◆ Problem to work on: What is needed is a word-for-word copy of every record below, minus the pictures.

◆ Exercise data:
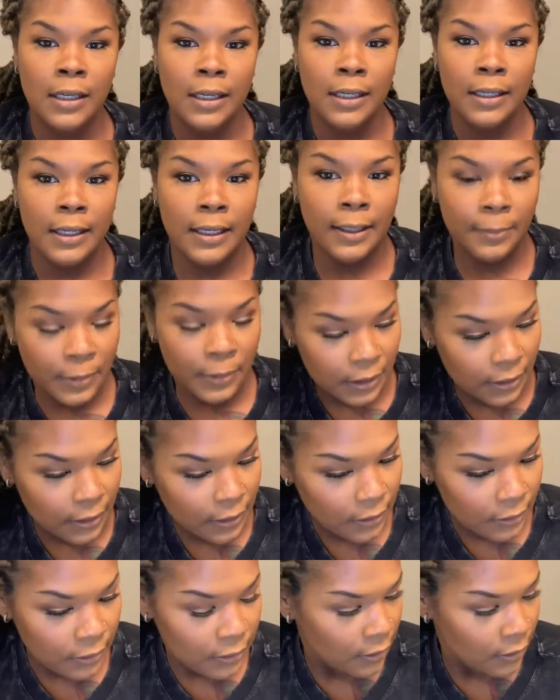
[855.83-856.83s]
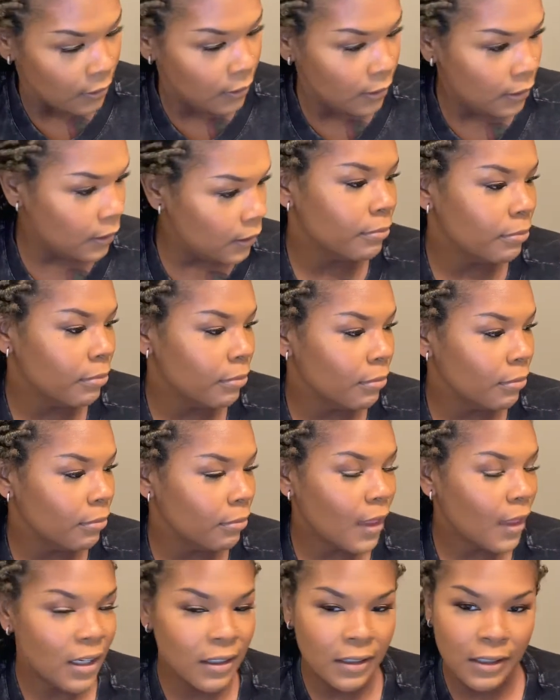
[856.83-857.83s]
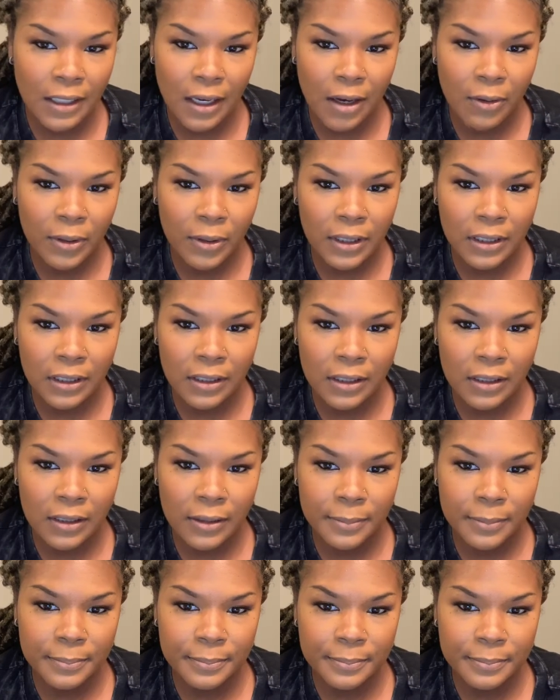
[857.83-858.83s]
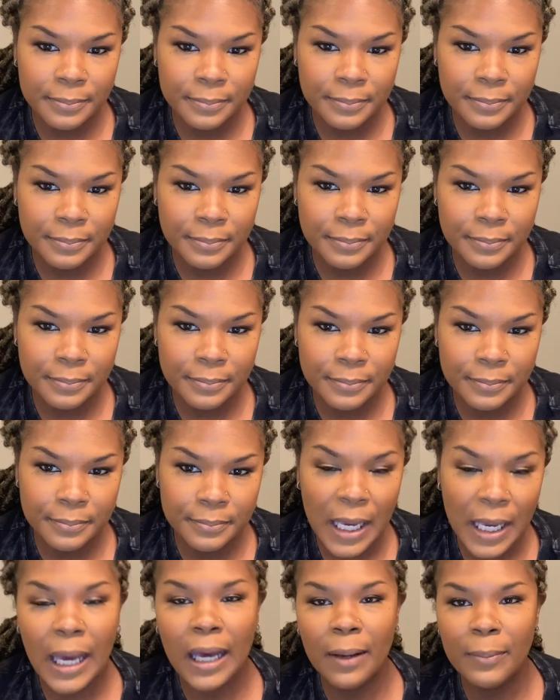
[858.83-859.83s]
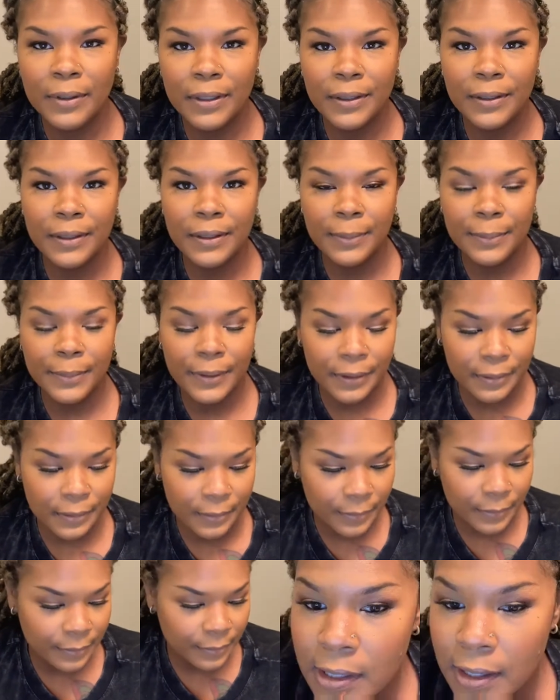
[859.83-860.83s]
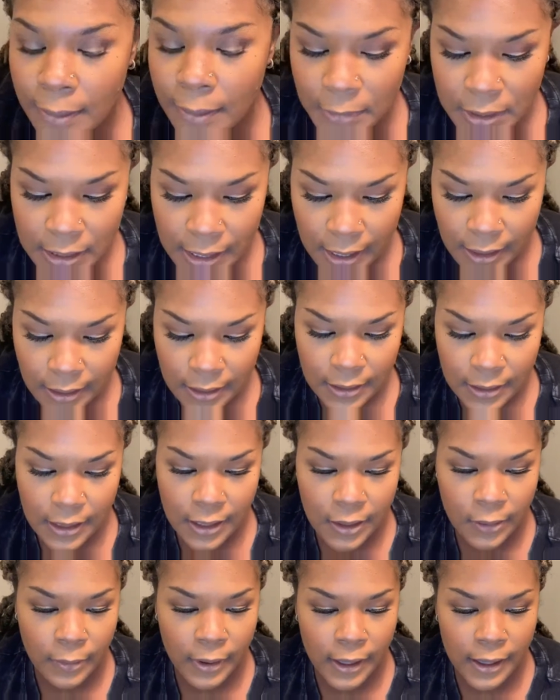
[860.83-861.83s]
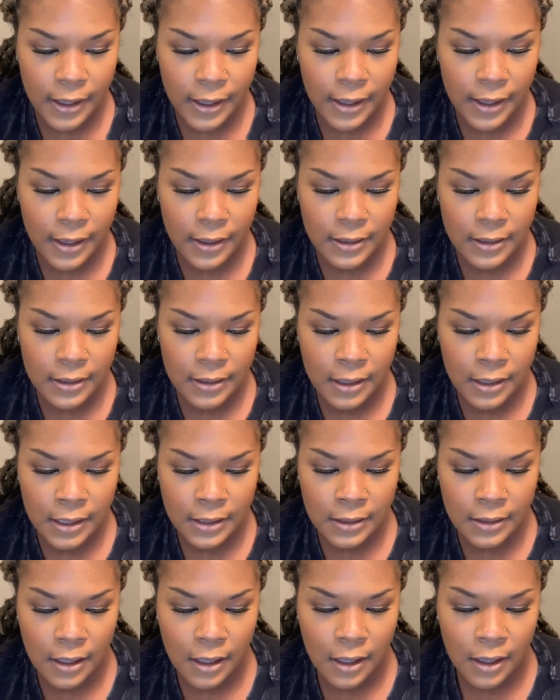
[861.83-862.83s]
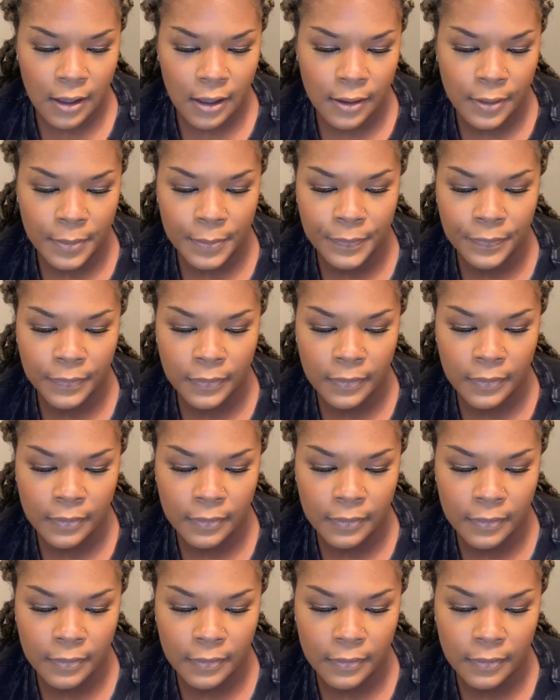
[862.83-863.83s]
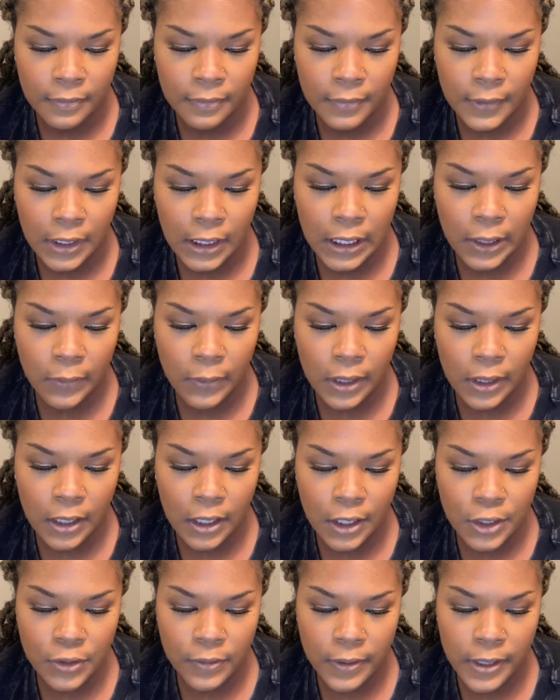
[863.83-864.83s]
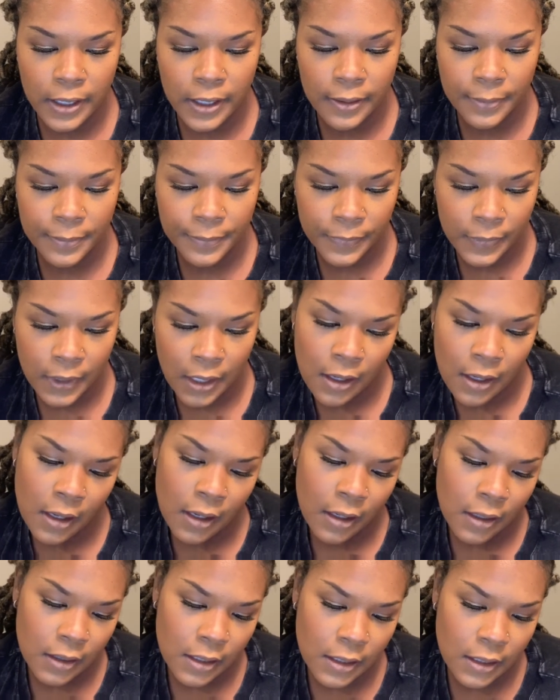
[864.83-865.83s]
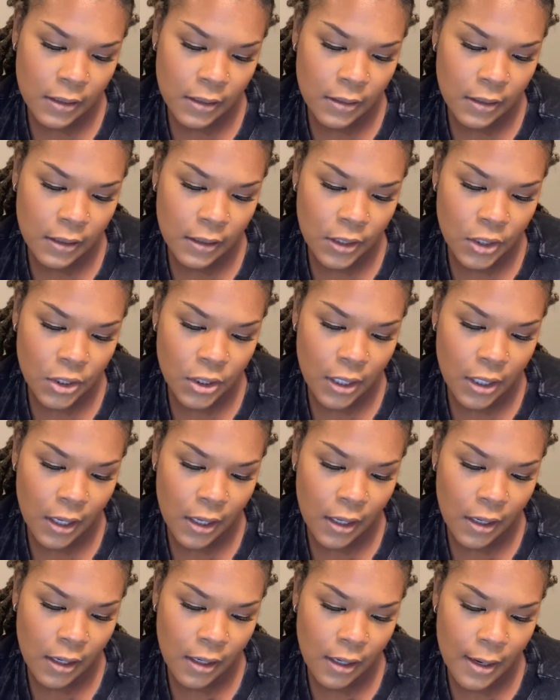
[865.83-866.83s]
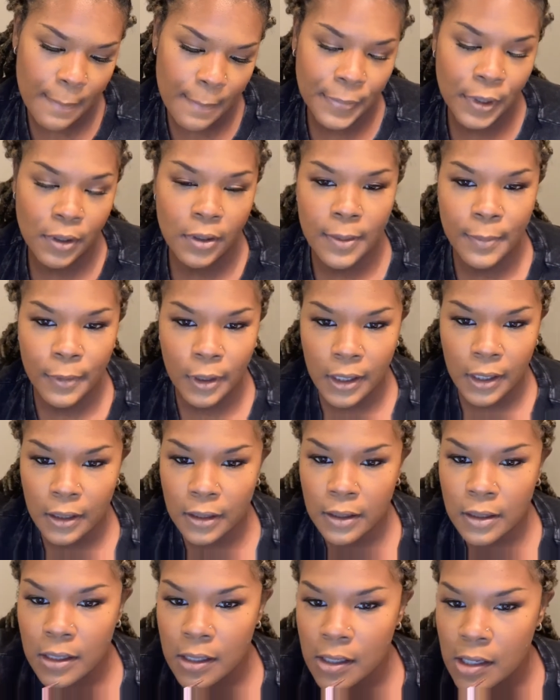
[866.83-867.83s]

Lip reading: I'm done. Y'all want a lip? I'll put a lip on. I'm gonna take this NYX, it's the liquid lingerie. This is in the shade Beauty Mark.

◆ Task response:
[855.83-856.83s]
[856.83-857.83s]
[857.83-858.83s]
[858.83-859.83s]
[859.83-860.83s]
[860.83-861.83s]
[861.83-862.83s]
[862.83-863.83s]
[863.83-864.83s]
[864.83-865.83s]
[865.83-866.83s]
[866.83-867.83s]

Lip reading: I'm done. Y'all want a lip? I'll put a lip on. I'm gonna take this NYX, it's the liquid lingerie. This is in the shade Beauty Mark.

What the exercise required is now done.